▶ [Records]
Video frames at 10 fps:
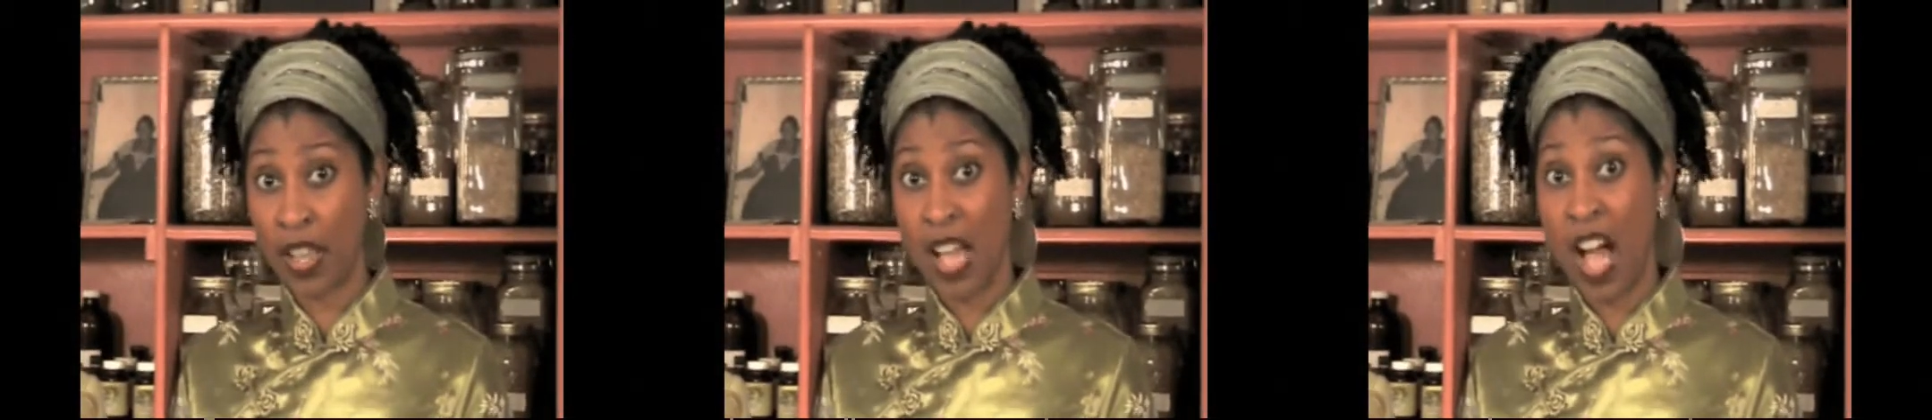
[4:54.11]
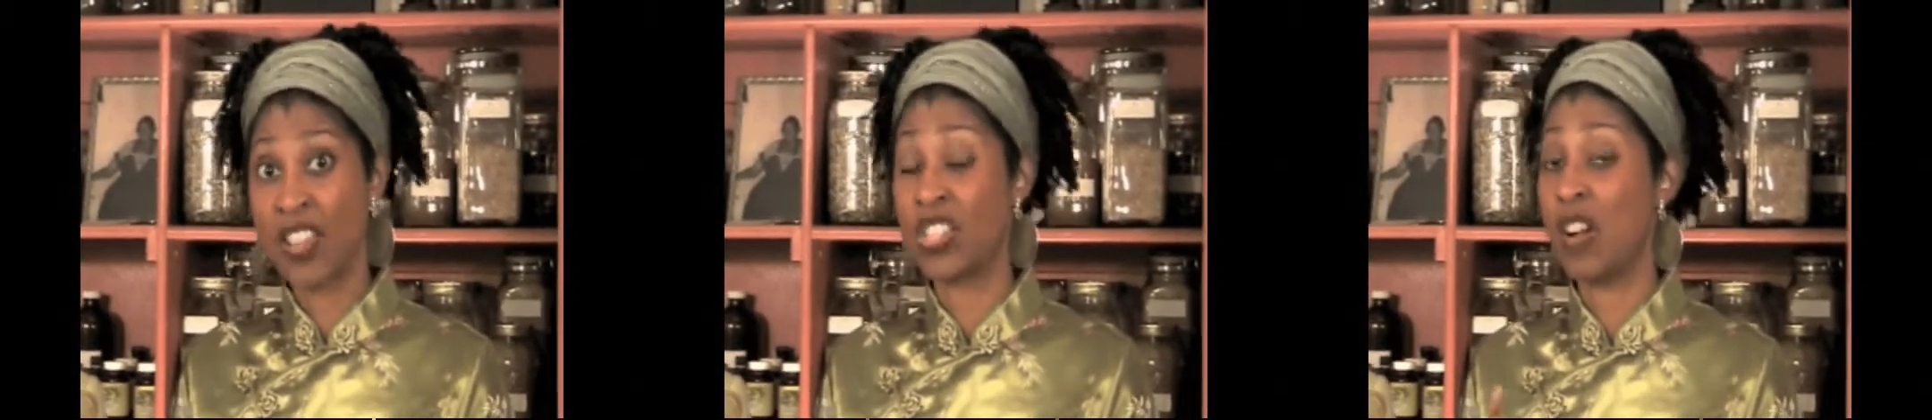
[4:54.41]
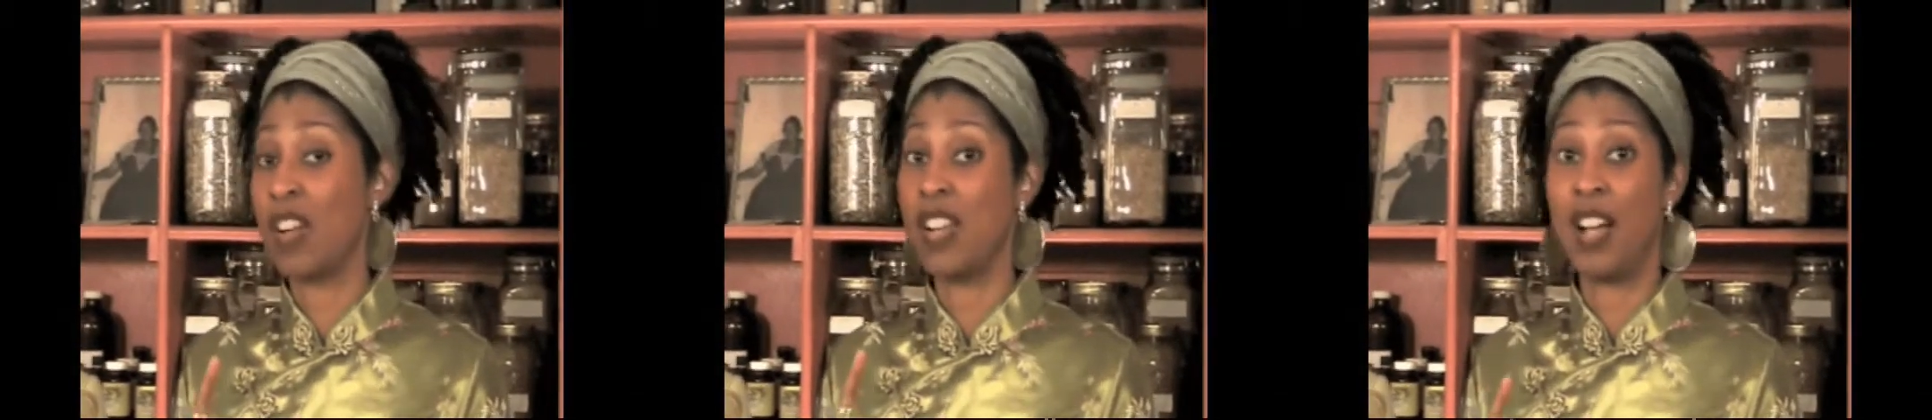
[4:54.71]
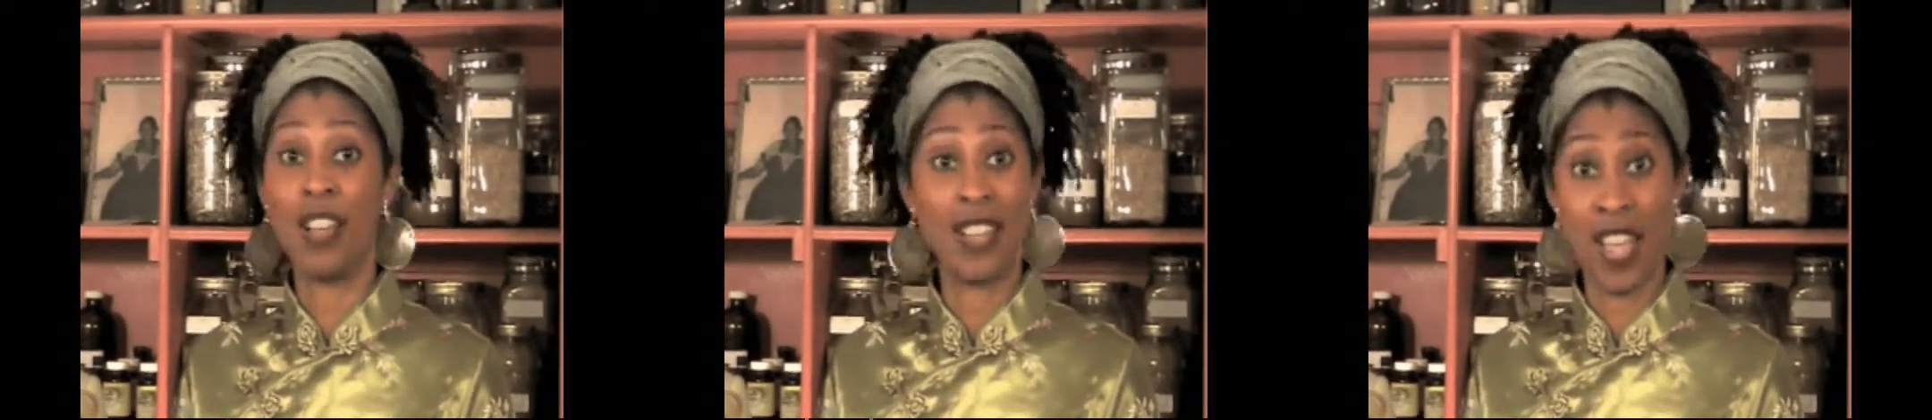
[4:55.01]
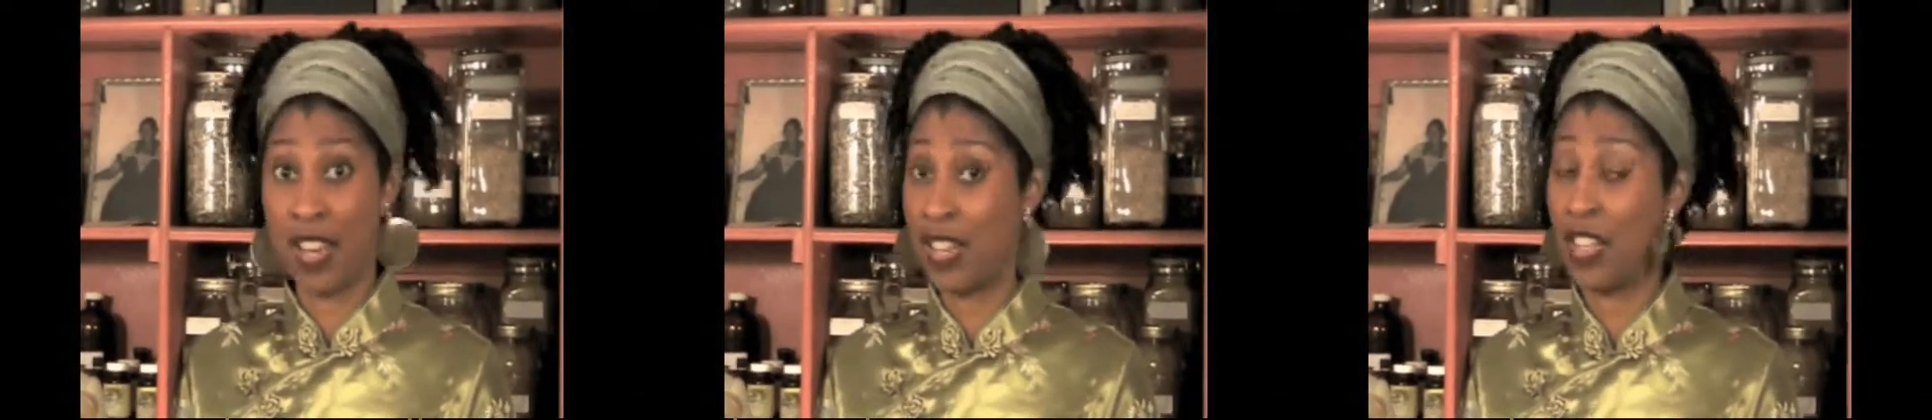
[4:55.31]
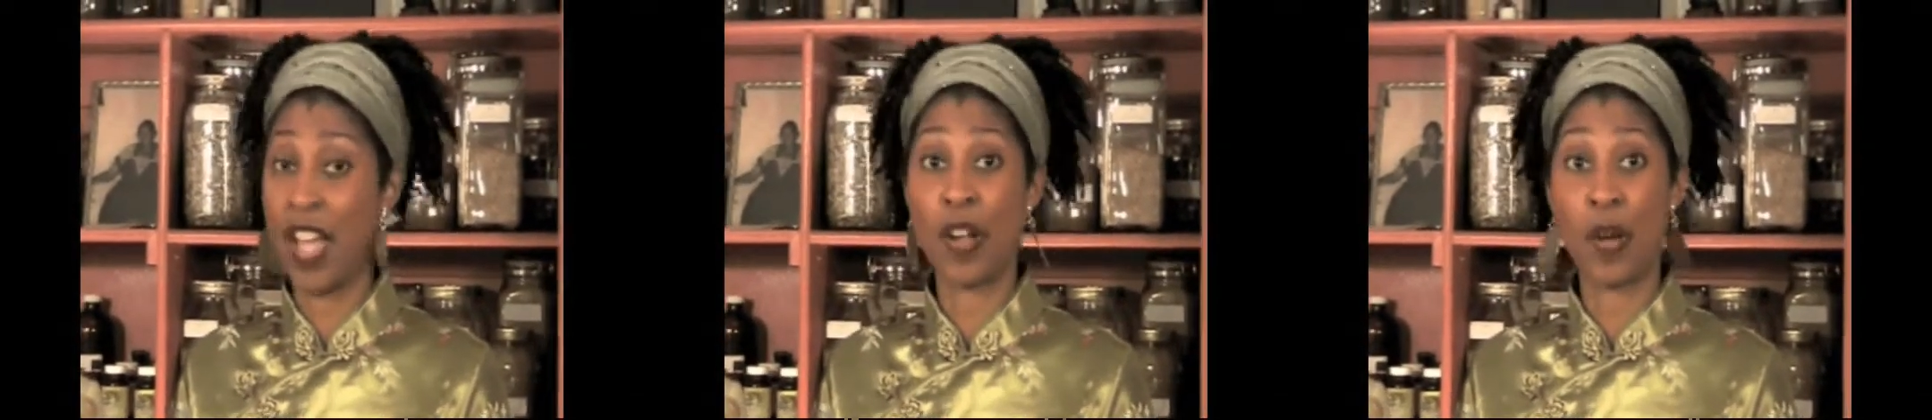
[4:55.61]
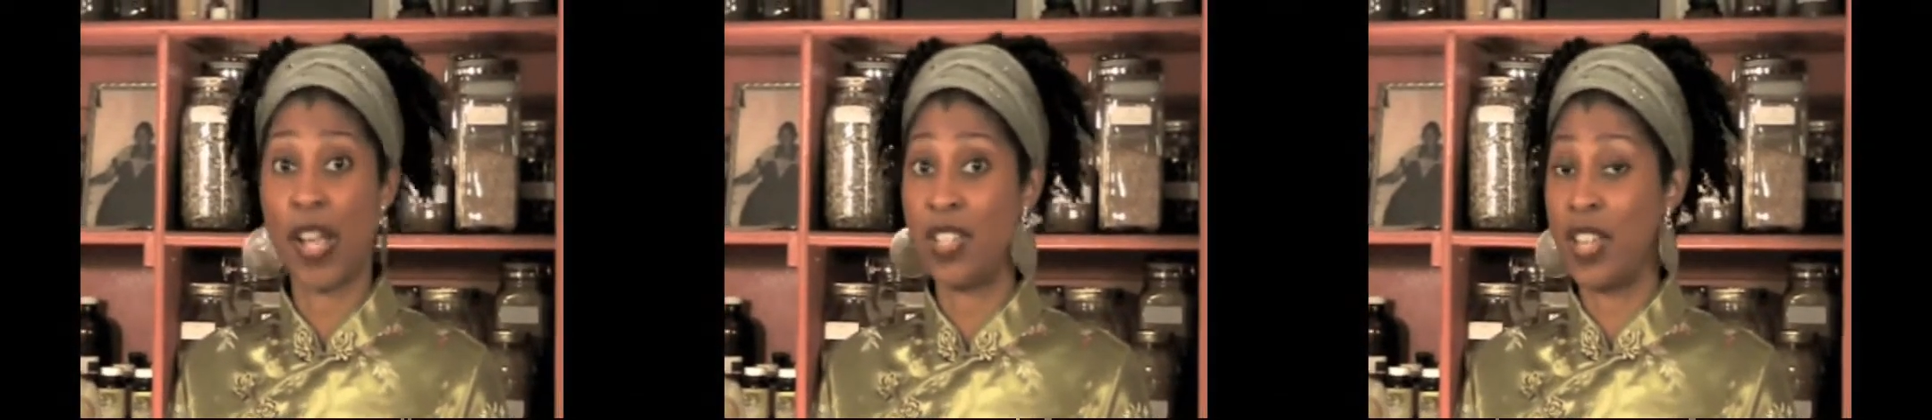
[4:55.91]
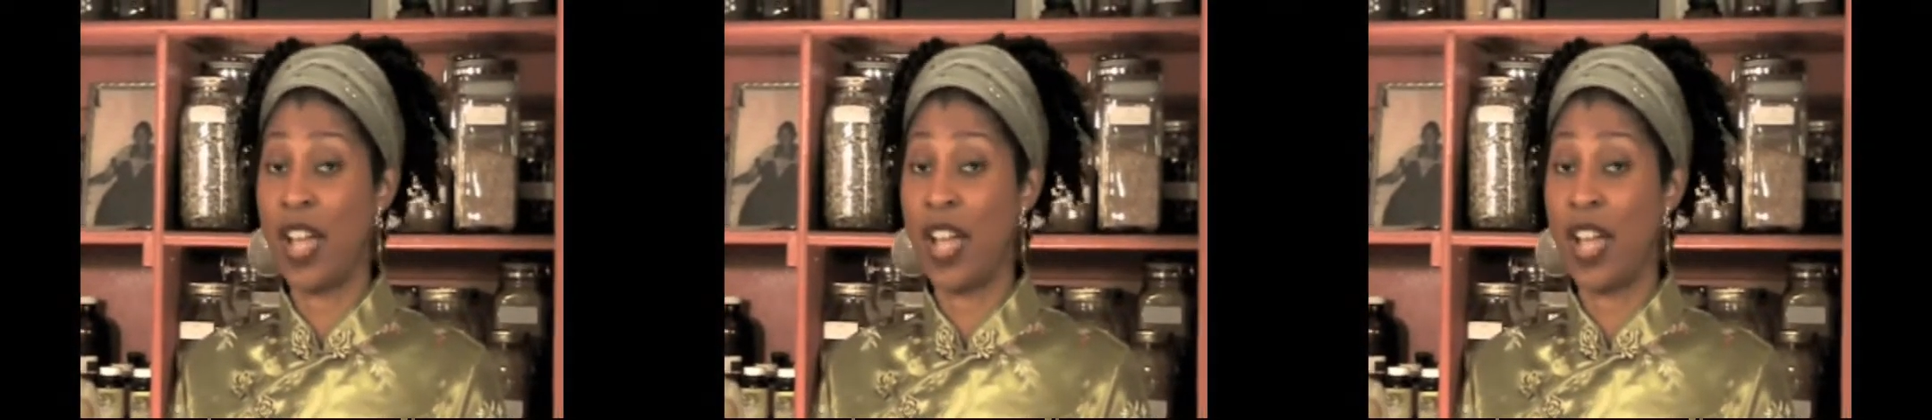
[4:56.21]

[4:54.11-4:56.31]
I started ungetting like crazy.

▶ [Exercise instructions] Would you give the data above again word for word, minus the pictures?

▶ [Completed exercise]
Video frames at 10 fps:
[4:54.11]
[4:54.41]
[4:54.71]
[4:55.01]
[4:55.31]
[4:55.61]
[4:55.91]
[4:56.21]

[4:54.11-4:56.31]
I started ungetting like crazy.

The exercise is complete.